The Budget aims at bracing the economy and pushing growth, without stoking the flames of inflation. While keeping the fiscal deficit in check, the GDP growth rate is to be lifted to 7- 8% in the next 3-4 years.
Against a challenging and often conflicting set of objectives for the current fiscal, the FM has done an excellent balancing act. Fiscal deficit, targeted at 4.1%, has a fair degree of challenge, especially with the limited scope to cut subsidies — particularly in food and fertiliser in the backdrop of a possible “rain deficit”, caused by El Nino with its attendant implication on agriculture. The government has come out with a number of complementary measures, addressing the supply-side constraints in the farm sector, including creation of Rs 500 crore price stabilisation funds. A new urea policy is on the cards. The FM is targeting for fiscal deficit to be brought down to 3% by 2016-17.
The revival of the investment and business sentiments holds the key to stimulating the GDP growth. The measures announced for reviving the manufacturing sector are encouraging as these should bring back investments, and also help in better utilisation of capacities on ground. Easing of the FDI limit in defence will further improve the overall investment climate as it opens up new avenues for indigenisation and value addition in defence equipment manufacturing. The renewed focus on infrastructure — development of smart cities, ports, Pradhan Mantri Gram Sadak Yojana, power plants, plan for doubling pipeline grid, Metro for tier-2 cities, industrial corridor, incentives for housing, and revival of SEZ etc — will go a long way in further consolidating growth, giving a fillip to sectors such as steel which has faced stagnant demand of late. Incentives for SMEs in terms of investment allowance, creating venture capital fund for start-ups will encourage entrepreneurship.
India’s tax-GDP ratio is one of the lowest in the world. Raising this ratio is imperative for fiscal consolidation. While the solution is in the implementation of the goods and services tax, increasing the efficiency of tax administration and simplifying the tax base can provide immediate gains.

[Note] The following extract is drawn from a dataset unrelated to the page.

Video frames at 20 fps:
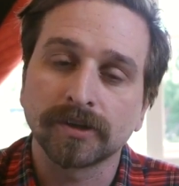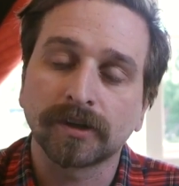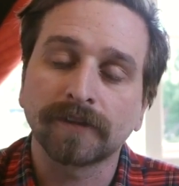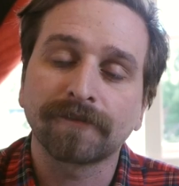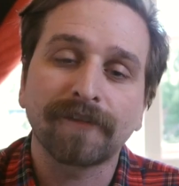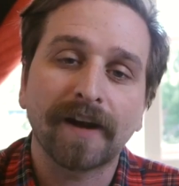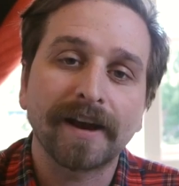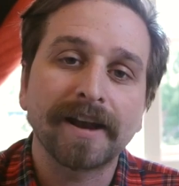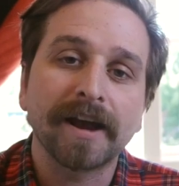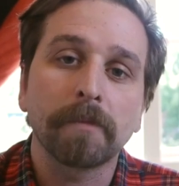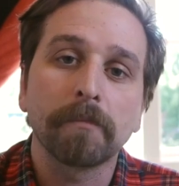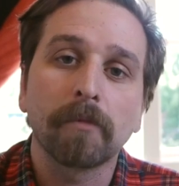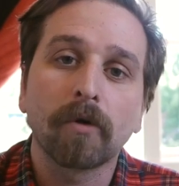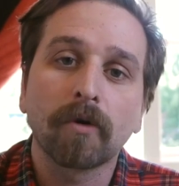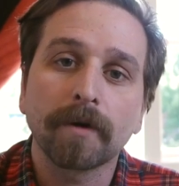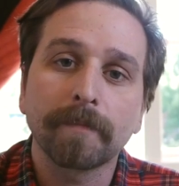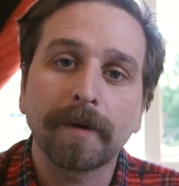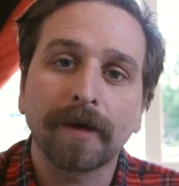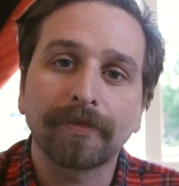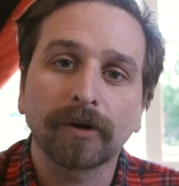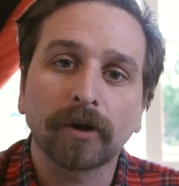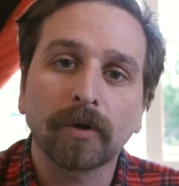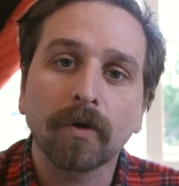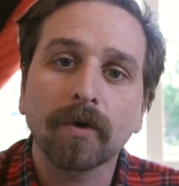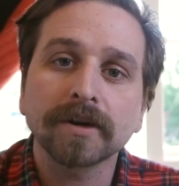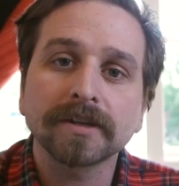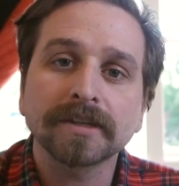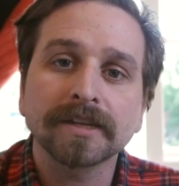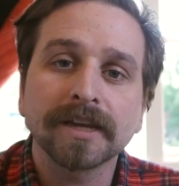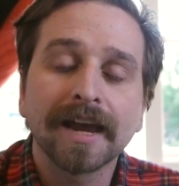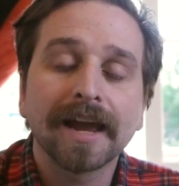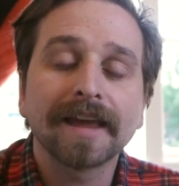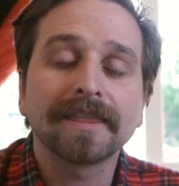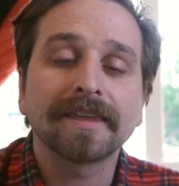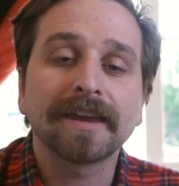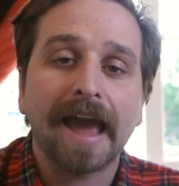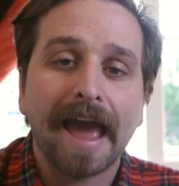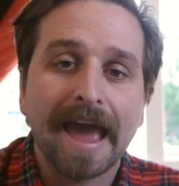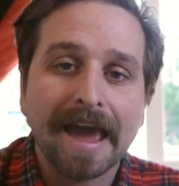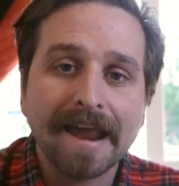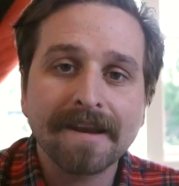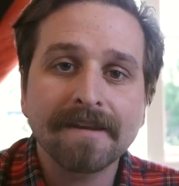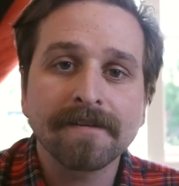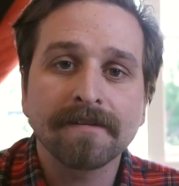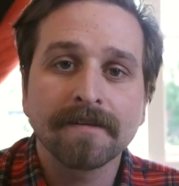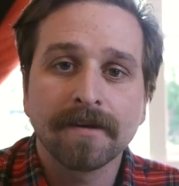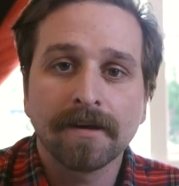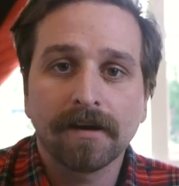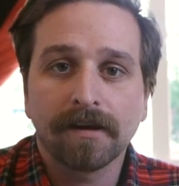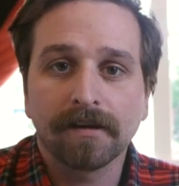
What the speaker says: You can find out more about the course at the end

For the steel sector, the increase in customs duty for stainless steel will provide the requisite protection at a time when the demand has slackened. Other measures, such as reduction in customs duty for steel grade limestone and dolomite as well as ships for breaking, should also help the industry. The proposal for inland navigation from Allahabad to Haldia will facilitate bulk transportation. However, the industry, particularly the integrated steel sector, will be impacted by customs duty on coking coal to 2.5%. The suggested new MMDR Act would be looked at with anticipation. The industry expects that while rationalising the royalty rate for minerals, the government keeps in mind the rates in other countries as minerals provide competitiveness to the domestic metal industries.